I converted the bin file to txt and created a smaller chunk for testing that I called 'vectors.txt'. I tried loading it as the following:
val sparkSession = SparkSession.builder
.master("local[*]")
.appName("Word2VecExample")
.getOrCreate()
val model2= Word2VecModel.load(sparkSession.sparkContext, "src/main/resources/vectors.txt")
val synonyms = model2.findSynonyms("the", 5)
for((synonym, cosineSimilarity) <- synonyms) {
println(s"$synonym $cosineSimilarity")
}
and to my surprise I am faced with the following error:
Exception in thread "main" org.apache.hadoop.mapred.InvalidInputException: Input path does not exist: file:/home/elievex/Repository/ARCANA/src/main/resources/vectors.txt/metadata
I'm not sure where did the 'metadata' after 'vectors.txt' came from. I am using Spark, Scala and Scala IDE for Eclipse.
What am I doing wrong? is there a different way to load a pre-trained model in spark? Would appreciate any tips.
How exactly did you get vector.txt?
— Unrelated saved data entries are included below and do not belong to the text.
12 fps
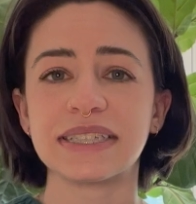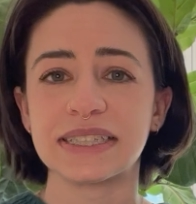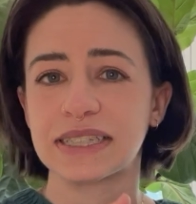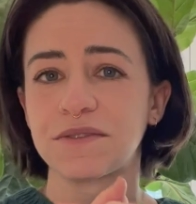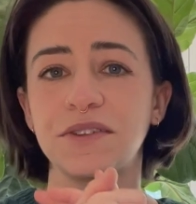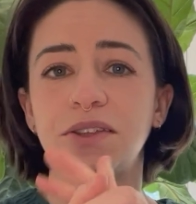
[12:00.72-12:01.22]

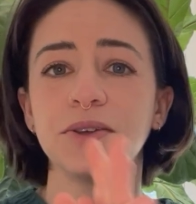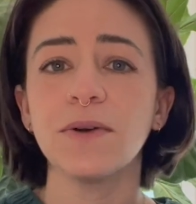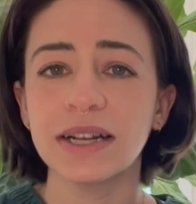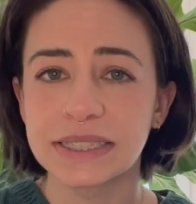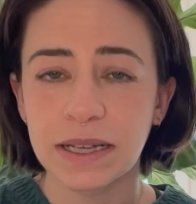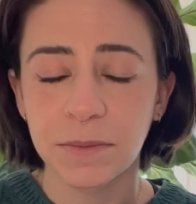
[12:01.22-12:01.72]
is, if you
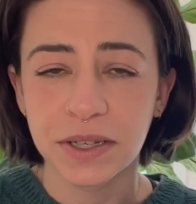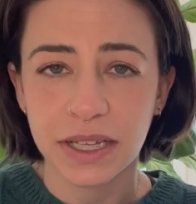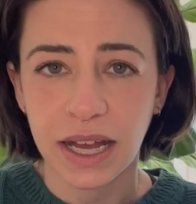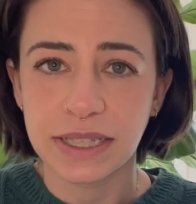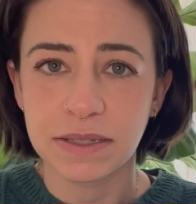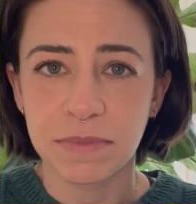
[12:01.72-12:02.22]
are someone
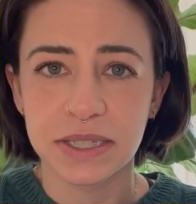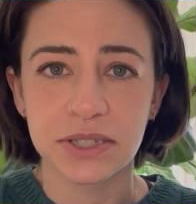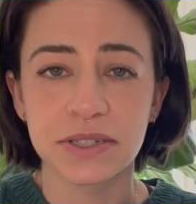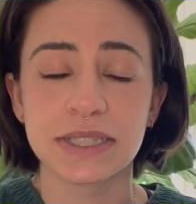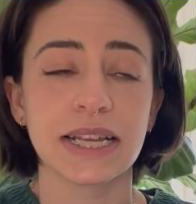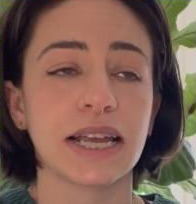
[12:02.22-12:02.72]
that has a
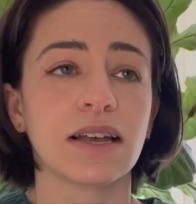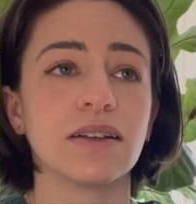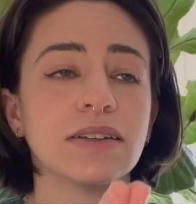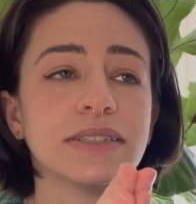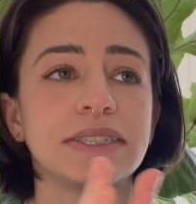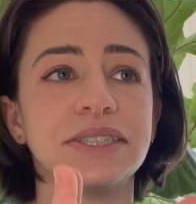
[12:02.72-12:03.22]
menstrual
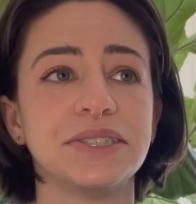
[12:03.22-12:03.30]
cycle,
If you read JavaDoc for Word2VecModel.save you may see that:
This saves: - human-readable (JSON) model metadata to path/metadata/ - Parquet formatted data to path/data/
The model may be loaded using Loader.load.
So what you need is model in Parquet format which is standard for Spark ML models.
Unfortunately load from Google's native format has not been implemented yet (see SPARK-9484).